= Beginning of Section =

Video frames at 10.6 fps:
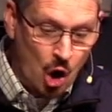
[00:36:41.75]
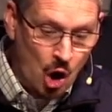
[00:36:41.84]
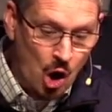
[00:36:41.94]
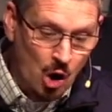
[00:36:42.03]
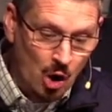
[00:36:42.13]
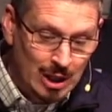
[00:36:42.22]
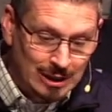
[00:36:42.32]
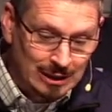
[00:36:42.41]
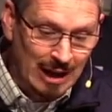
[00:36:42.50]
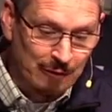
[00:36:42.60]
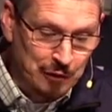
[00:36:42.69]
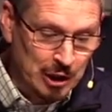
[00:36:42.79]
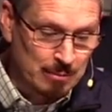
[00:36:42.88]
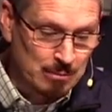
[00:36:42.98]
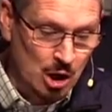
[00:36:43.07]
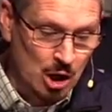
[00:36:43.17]
all left
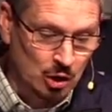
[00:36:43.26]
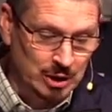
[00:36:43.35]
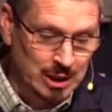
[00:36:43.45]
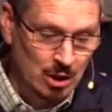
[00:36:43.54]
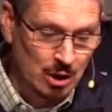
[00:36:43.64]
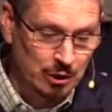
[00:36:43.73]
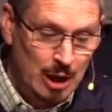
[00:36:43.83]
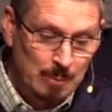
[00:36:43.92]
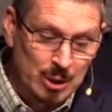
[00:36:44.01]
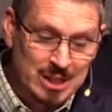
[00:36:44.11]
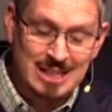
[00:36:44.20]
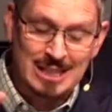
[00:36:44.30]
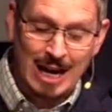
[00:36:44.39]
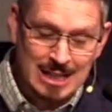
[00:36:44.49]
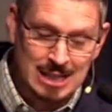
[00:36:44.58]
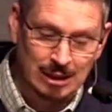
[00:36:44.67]
their mark on the earth
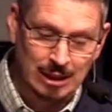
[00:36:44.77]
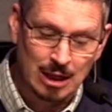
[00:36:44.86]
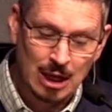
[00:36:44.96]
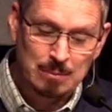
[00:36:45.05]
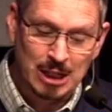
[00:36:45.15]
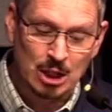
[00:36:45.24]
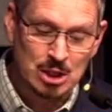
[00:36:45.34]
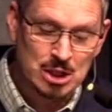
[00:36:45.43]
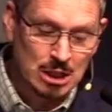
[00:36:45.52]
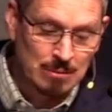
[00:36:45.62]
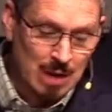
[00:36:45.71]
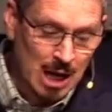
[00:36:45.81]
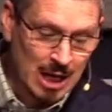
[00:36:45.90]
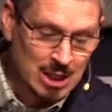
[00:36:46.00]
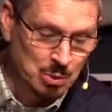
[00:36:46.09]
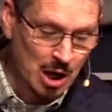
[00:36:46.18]
precisely because their
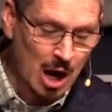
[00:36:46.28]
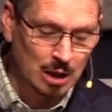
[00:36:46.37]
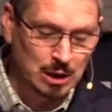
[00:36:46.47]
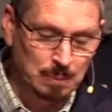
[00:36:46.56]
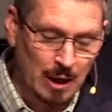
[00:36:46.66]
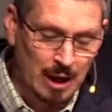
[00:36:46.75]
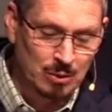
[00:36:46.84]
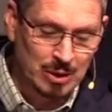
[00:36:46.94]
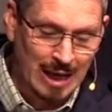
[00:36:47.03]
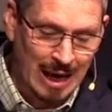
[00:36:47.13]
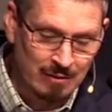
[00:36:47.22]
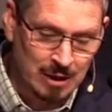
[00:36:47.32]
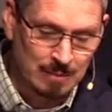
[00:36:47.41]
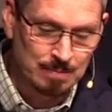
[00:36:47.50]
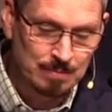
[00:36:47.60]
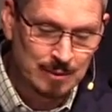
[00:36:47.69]
minds were occupied with
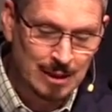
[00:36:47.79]
heaven.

= End of Section =

Exercise prompt
Transcribe exactly the lines above, running from the one that contains "[00:36:43.17]" through the final line of the listing, and skip every picture.

Answer to the exercise
[00:36:43.17]
all left
[00:36:43.26]
[00:36:43.35]
[00:36:43.45]
[00:36:43.54]
[00:36:43.64]
[00:36:43.73]
[00:36:43.83]
[00:36:43.92]
[00:36:44.01]
[00:36:44.11]
[00:36:44.20]
[00:36:44.30]
[00:36:44.39]
[00:36:44.49]
[00:36:44.58]
[00:36:44.67]
their mark on the earth
[00:36:44.77]
[00:36:44.86]
[00:36:44.96]
[00:36:45.05]
[00:36:45.15]
[00:36:45.24]
[00:36:45.34]
[00:36:45.43]
[00:36:45.52]
[00:36:45.62]
[00:36:45.71]
[00:36:45.81]
[00:36:45.90]
[00:36:46.00]
[00:36:46.09]
[00:36:46.18]
precisely because their
[00:36:46.28]
[00:36:46.37]
[00:36:46.47]
[00:36:46.56]
[00:36:46.66]
[00:36:46.75]
[00:36:46.84]
[00:36:46.94]
[00:36:47.03]
[00:36:47.13]
[00:36:47.22]
[00:36:47.32]
[00:36:47.41]
[00:36:47.50]
[00:36:47.60]
[00:36:47.69]
minds were occupied with
[00:36:47.79]
heaven.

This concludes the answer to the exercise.